You may recognize Mads Mikkelsen as the bad guy in NBC’s “Hannibal” or “Casino Royale,” but he plays a much different role in “The Hunt,” which is up for an Oscar on Sunday.

Mikkelsen stars as Lucas, a divorced kindergarten teacher who’s trying to win custody of his teenage son. He’s a staple in his community with a tight-knit group of friends, and he’s a favorite of the children and staff at his school — until one of his students develops an innocent crush and kisses him.

 He tells her actions like that are for moms and dads, and she responds with an unfounded accusation of indecent conduct.

Susse Wold (left) and Annika Wedderkopp in “The Hunt.”

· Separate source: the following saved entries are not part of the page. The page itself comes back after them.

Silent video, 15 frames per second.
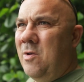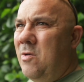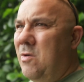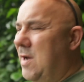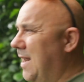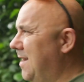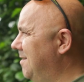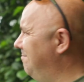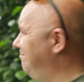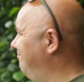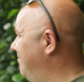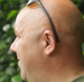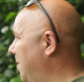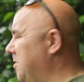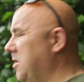look, and
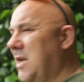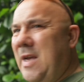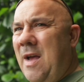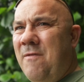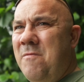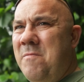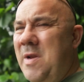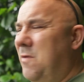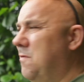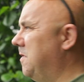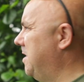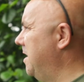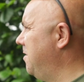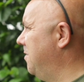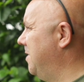I'm just gonna go for middle for
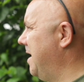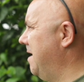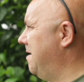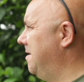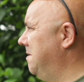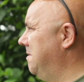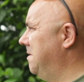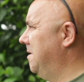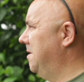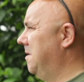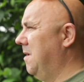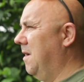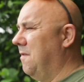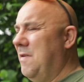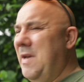diddle again,
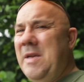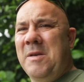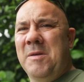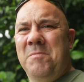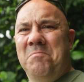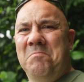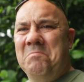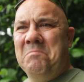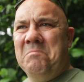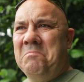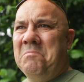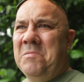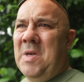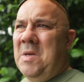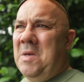I think.
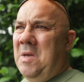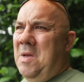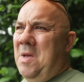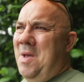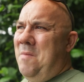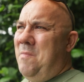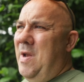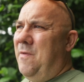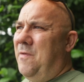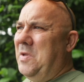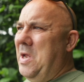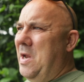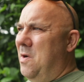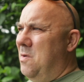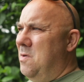Middle for
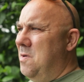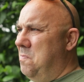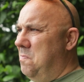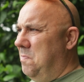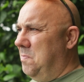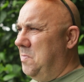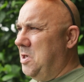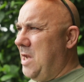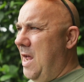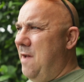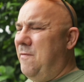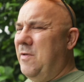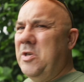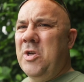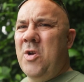diddle, stay
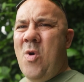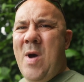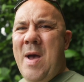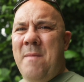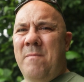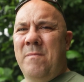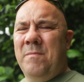for tonight.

Watching the school’s principal take unorthodox steps — calling Lucas’ ex-wife and sharing the accusation with other parents before calling the authorities — is incredibly unsettling. Hysteria on par with “The Crucible” sets in, and there’s no turning back even when the student says she lied.

The key difference between “The Hunt” and other films about child abuse —  such as “Doubt” and “The Woodsman” — is our protagonist is innocent, and that makes the shift in this film hard to bear.

I was on the edge of my seat as the townspeople preyed on Lucas with cunning. His friends, colleagues and former students fear and flee him, and avoidance escalates to violence slowly and realistically.

ON GUARD: Mads Mikkelsen in “The Hunt.”
Mikkelsen relays subdued despair and suspicion so well that you’re paranoid for him.

In one scene, his girlfriend asks if he’s guilty. His exhaustion flips to hopelessness then rage as he repeats “You think I’m a sick person?”

Supporting players Thomas Bo Larsen and Annika Wedderkopp take “The Hunt” to the next level, but it’s Mikkelsen’s performance that steals the show.
The direction and cinematography were spot on with earthy tones indoors and out, reinforcing the town as a metaphorical hunting ground.

This film is an engrossing look at our flawed human nature, civility as a social construct and the fragile line between the hunter and the hunted.

“The Hunt” is a solid candidate for an Oscar win Sunday, and it’s definitely worth a watch.

Grade: A-

Available: Amazon Prime, Netflix Instant.

IndieWatch is a weekly review of independent film and documentaries.